In Michurin’s writings, justification of these methods is hand to distinguish from the ancient belief in vegetative hybrids - that is, hybridization by grafting, without the mixture of germplasm. That was how the Lysenkoites read Michurin, and one of the main reasons why named their anti-Mendelian doctrine “Michurinism.” (The other main reason was Michurin’s reputation as an untutored genius who achieved great things against the opposition of academic scientists.) Soviet geneticists who have tried to separate Michurin from “Michurinism” have argued that physiologic changes resulting from grafting may indeed predispose widely separated plants for cross-pollination and that the use of “mentors” may in fact serve the breeder’s purpose by affecting the penetrance or dominance of genes in complex situations.

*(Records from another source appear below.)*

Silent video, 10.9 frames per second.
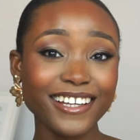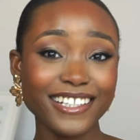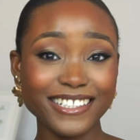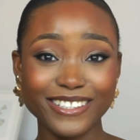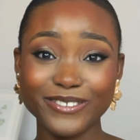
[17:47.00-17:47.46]

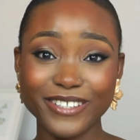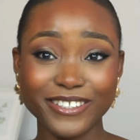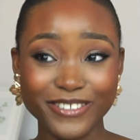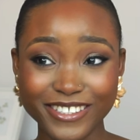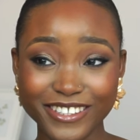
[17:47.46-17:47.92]
It's
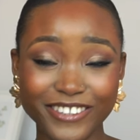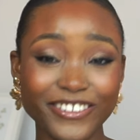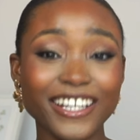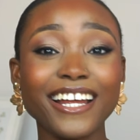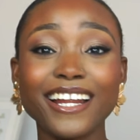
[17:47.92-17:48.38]

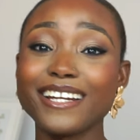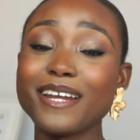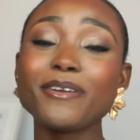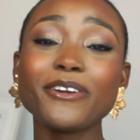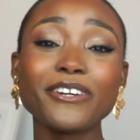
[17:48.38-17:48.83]
2023.
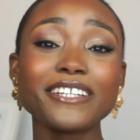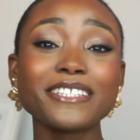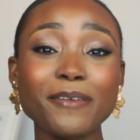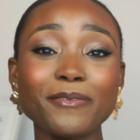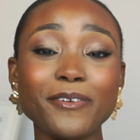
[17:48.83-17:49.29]
Let me know the
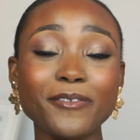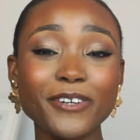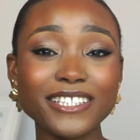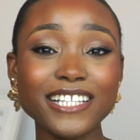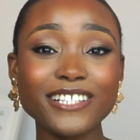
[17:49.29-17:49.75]
type of
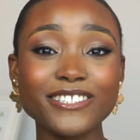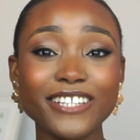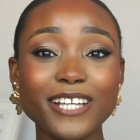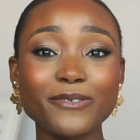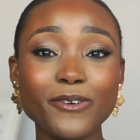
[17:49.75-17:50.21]
content
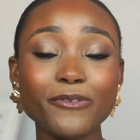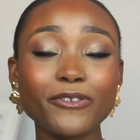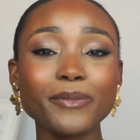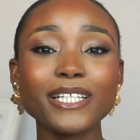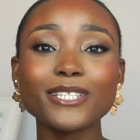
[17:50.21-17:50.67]
you guys want
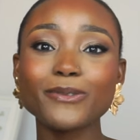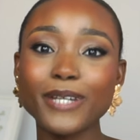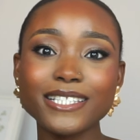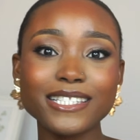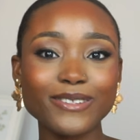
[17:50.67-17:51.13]
from me in
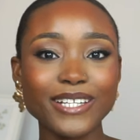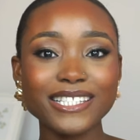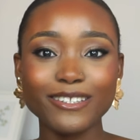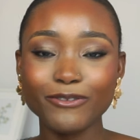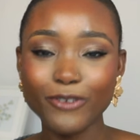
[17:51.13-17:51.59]

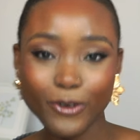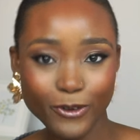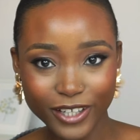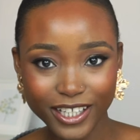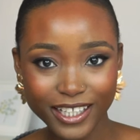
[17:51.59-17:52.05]

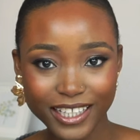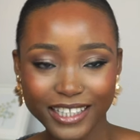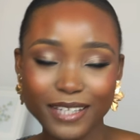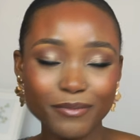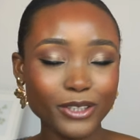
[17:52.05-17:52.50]
2024.
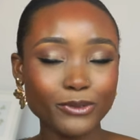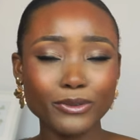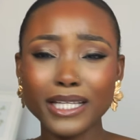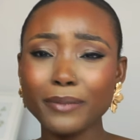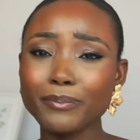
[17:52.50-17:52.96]
Let me
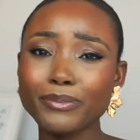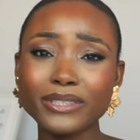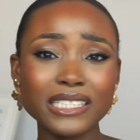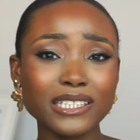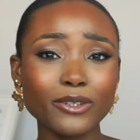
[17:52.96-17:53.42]
know, like
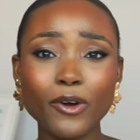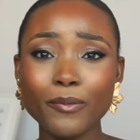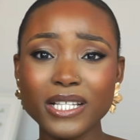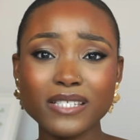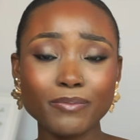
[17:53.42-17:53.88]
put in the
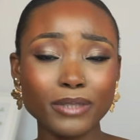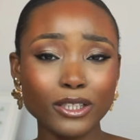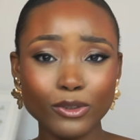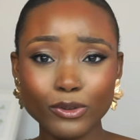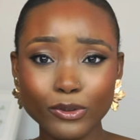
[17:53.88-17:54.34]
comments
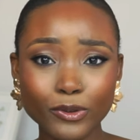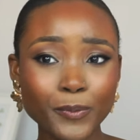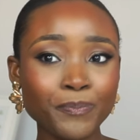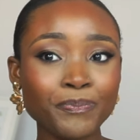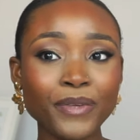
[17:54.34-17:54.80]

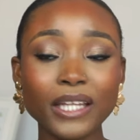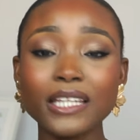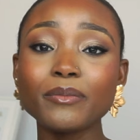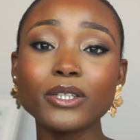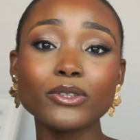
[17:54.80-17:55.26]
below.
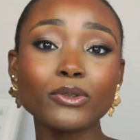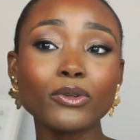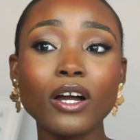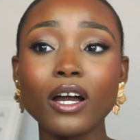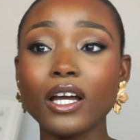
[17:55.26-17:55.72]
Let me
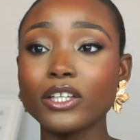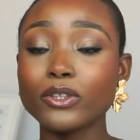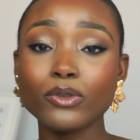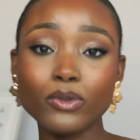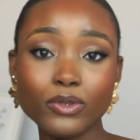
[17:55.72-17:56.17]
know
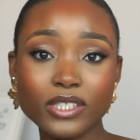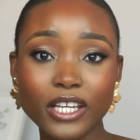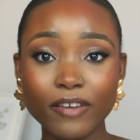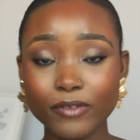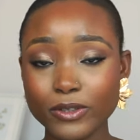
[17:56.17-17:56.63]
your goals
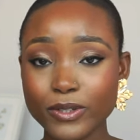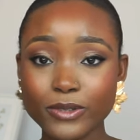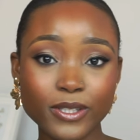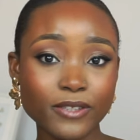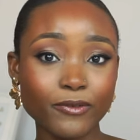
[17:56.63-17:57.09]
that you have for
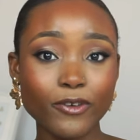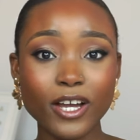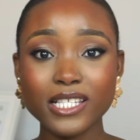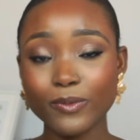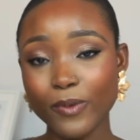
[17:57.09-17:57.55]

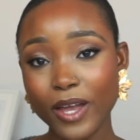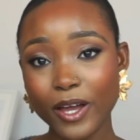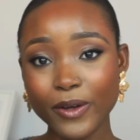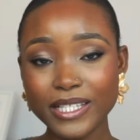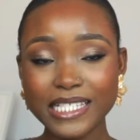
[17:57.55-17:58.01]
2024 as
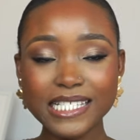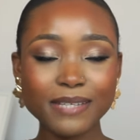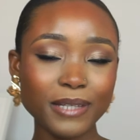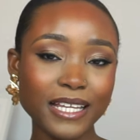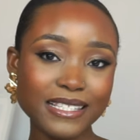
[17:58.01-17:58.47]
well. Is it
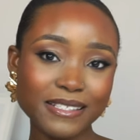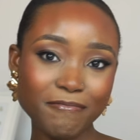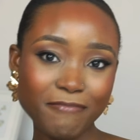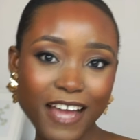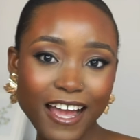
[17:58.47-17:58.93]
similar
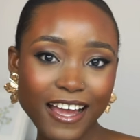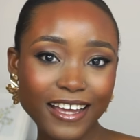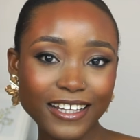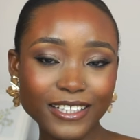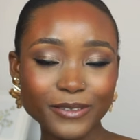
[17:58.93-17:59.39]
to
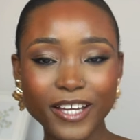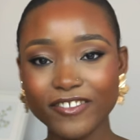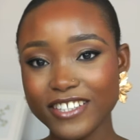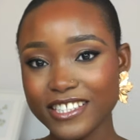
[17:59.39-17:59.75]
mine? Do we have the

Michurin himself resented efforts to subject his methods and beliefs to rigorous tests in accordance with the basic assumptions of genetics. He was annoyed by the combination of learned criticism and condescending praise that characterized scientific comments on his work down to the 1930s before the Stalinist regime raised him above criticism. Michurin was separated from modern biological science not only by his confessed ignorance of it but also by his objections. He was convinced, for example, that heredity “does not yield and in essence cannot conform to any patterns worked out by theoretical science and determined in advance.” In-plant breeding, he declared, “Not only is it impossible to apply any calculation in accordance with Mendel's law, but it is quite impossible to do any strictly precise work in accordance with a plan worked out in advance”: practical intuition must be the principal guide of the breeder, according to Michurin. At times he revealed the primitive vitalism of many gardeners, ascribing to “every living organism a reasoning [razumnuy] power of adaptability in the struggle for existence;” In the 1970s Michurin was largely ignored by Soviet biologists, although he continued to be admired by the ideological establishment.
Membership
Michurin was a member of the Academy of Sciences of the Soviet Union.
Academy of Sciences of the Soviet Union
,
Soviet Union
Personality
Michurin was a stubborn person who wasn't able to receive critics of his ideas.
Connections
In 1874, Michurin married Alexandra Vasilyevna Petrushina, the daughter of a distillery worker. She died of cholera in 1911. They had two children: son Nikolai and daughter Maria.